[Task material — start]

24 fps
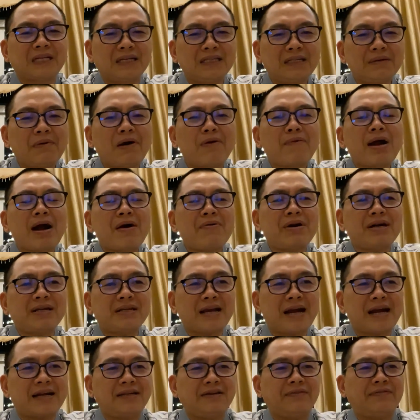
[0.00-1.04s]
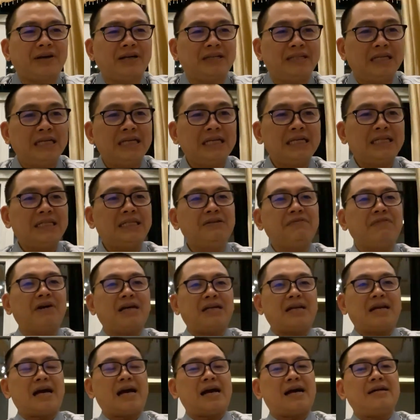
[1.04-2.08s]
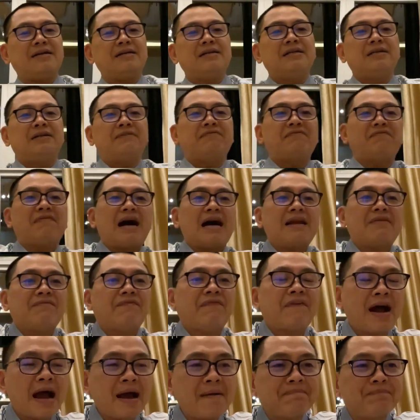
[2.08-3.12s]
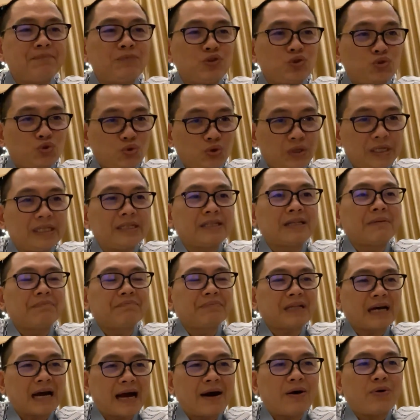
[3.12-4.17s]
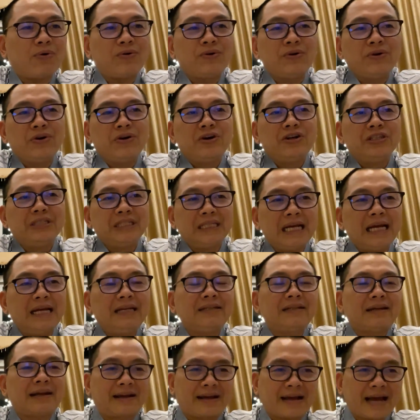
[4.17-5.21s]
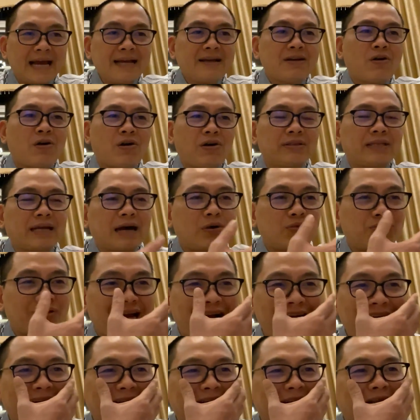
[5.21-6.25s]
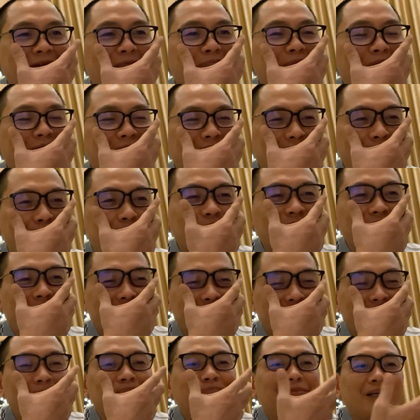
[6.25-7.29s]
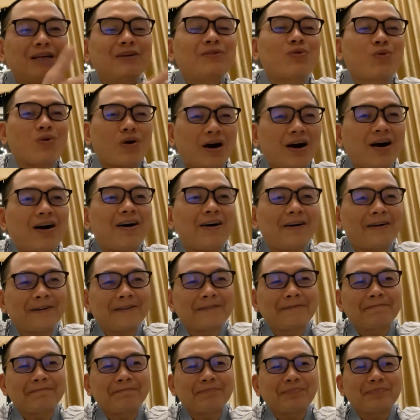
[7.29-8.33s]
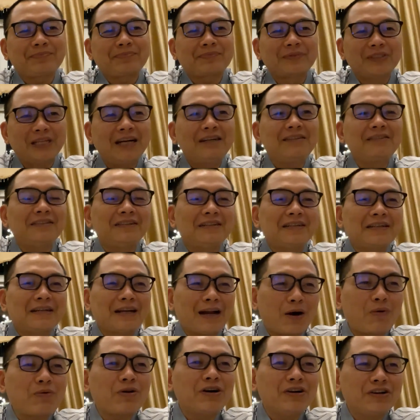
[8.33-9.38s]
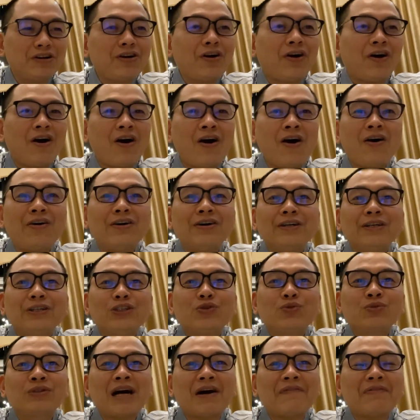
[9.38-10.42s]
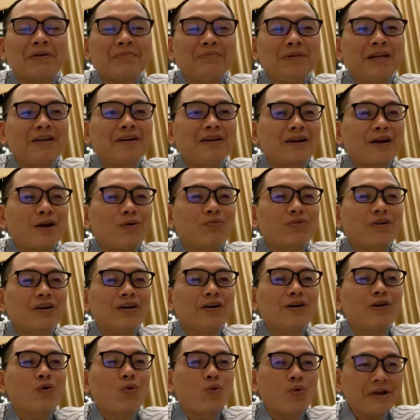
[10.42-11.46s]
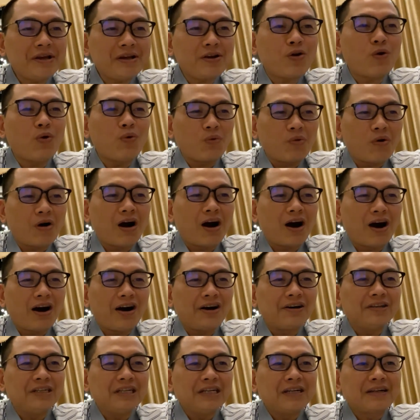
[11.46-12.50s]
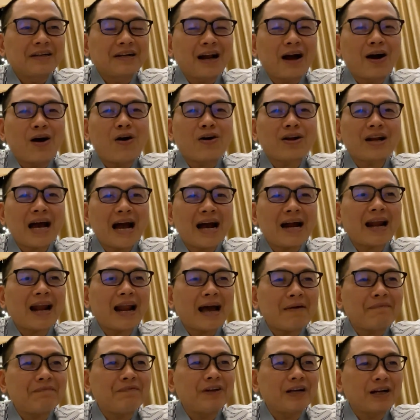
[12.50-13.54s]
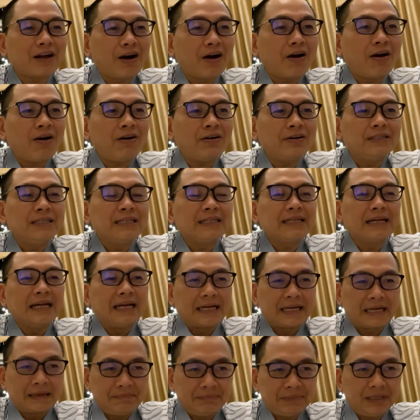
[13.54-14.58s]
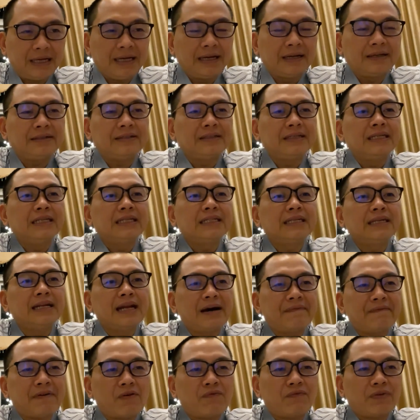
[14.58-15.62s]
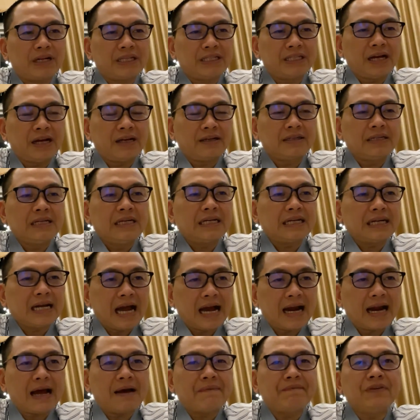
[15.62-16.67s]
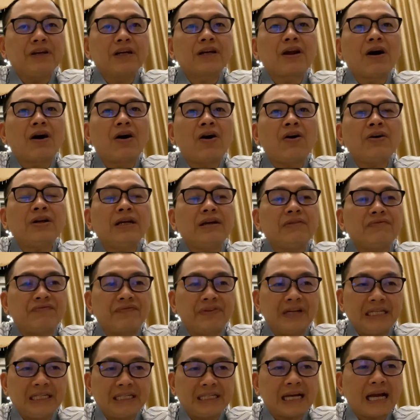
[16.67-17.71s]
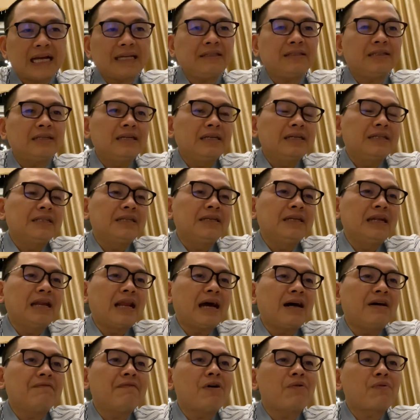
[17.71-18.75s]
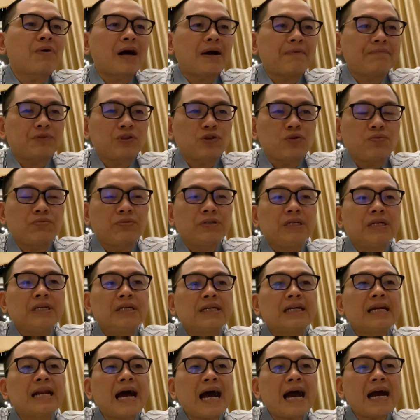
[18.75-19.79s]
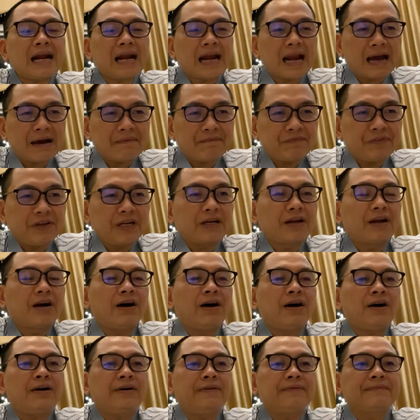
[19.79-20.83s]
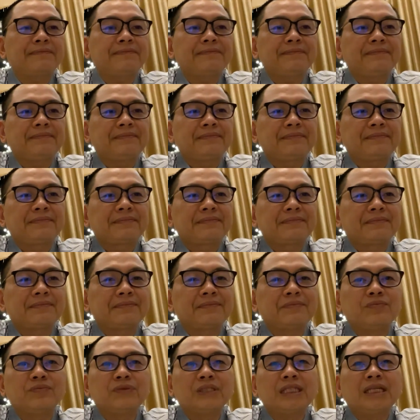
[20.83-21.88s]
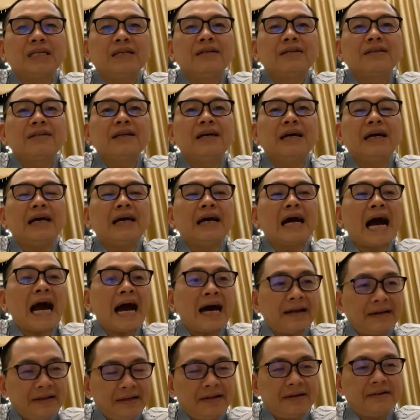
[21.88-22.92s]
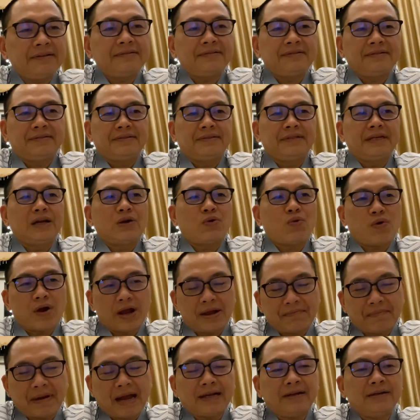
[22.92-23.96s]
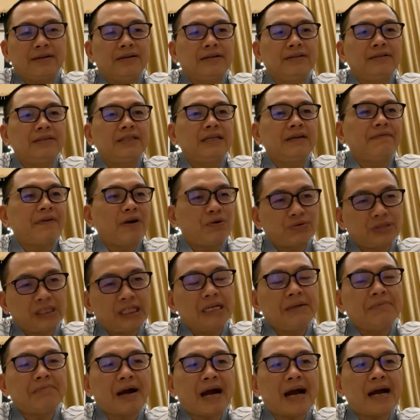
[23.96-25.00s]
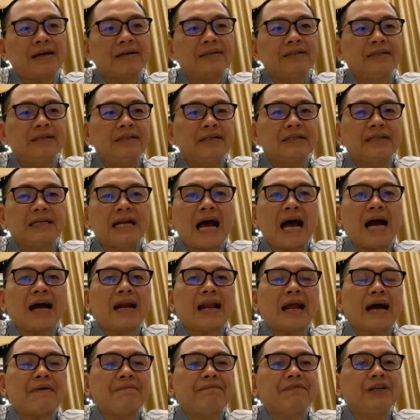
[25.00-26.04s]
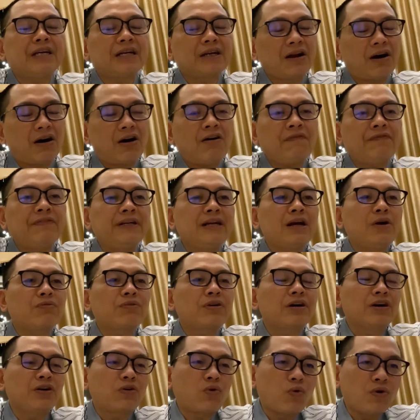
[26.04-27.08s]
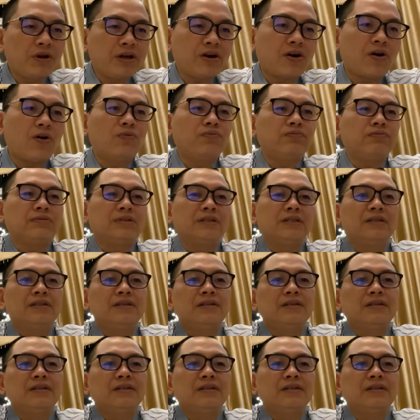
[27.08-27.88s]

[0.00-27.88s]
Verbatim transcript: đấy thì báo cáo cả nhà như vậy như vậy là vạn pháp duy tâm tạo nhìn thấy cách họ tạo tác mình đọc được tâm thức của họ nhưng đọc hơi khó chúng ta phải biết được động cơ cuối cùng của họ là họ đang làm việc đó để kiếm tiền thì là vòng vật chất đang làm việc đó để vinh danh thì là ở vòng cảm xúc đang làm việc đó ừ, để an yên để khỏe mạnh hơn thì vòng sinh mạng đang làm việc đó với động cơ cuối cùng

[Task material — finish]

**What the task requires**
When you reach the line containing "[1.04-2.08s]" in the entries above, begin restating word for word, and stop once the line containing "[0.00-27.88s]" has been given. Omit the pictures.

**Solution**
[1.04-2.08s]
[2.08-3.12s]
[3.12-4.17s]
[4.17-5.21s]
[5.21-6.25s]
[6.25-7.29s]
[7.29-8.33s]
[8.33-9.38s]
[9.38-10.42s]
[10.42-11.46s]
[11.46-12.50s]
[12.50-13.54s]
[13.54-14.58s]
[14.58-15.62s]
[15.62-16.67s]
[16.67-17.71s]
[17.71-18.75s]
[18.75-19.79s]
[19.79-20.83s]
[20.83-21.88s]
[21.88-22.92s]
[22.92-23.96s]
[23.96-25.00s]
[25.00-26.04s]
[26.04-27.08s]
[27.08-27.88s]

[0.00-27.88s]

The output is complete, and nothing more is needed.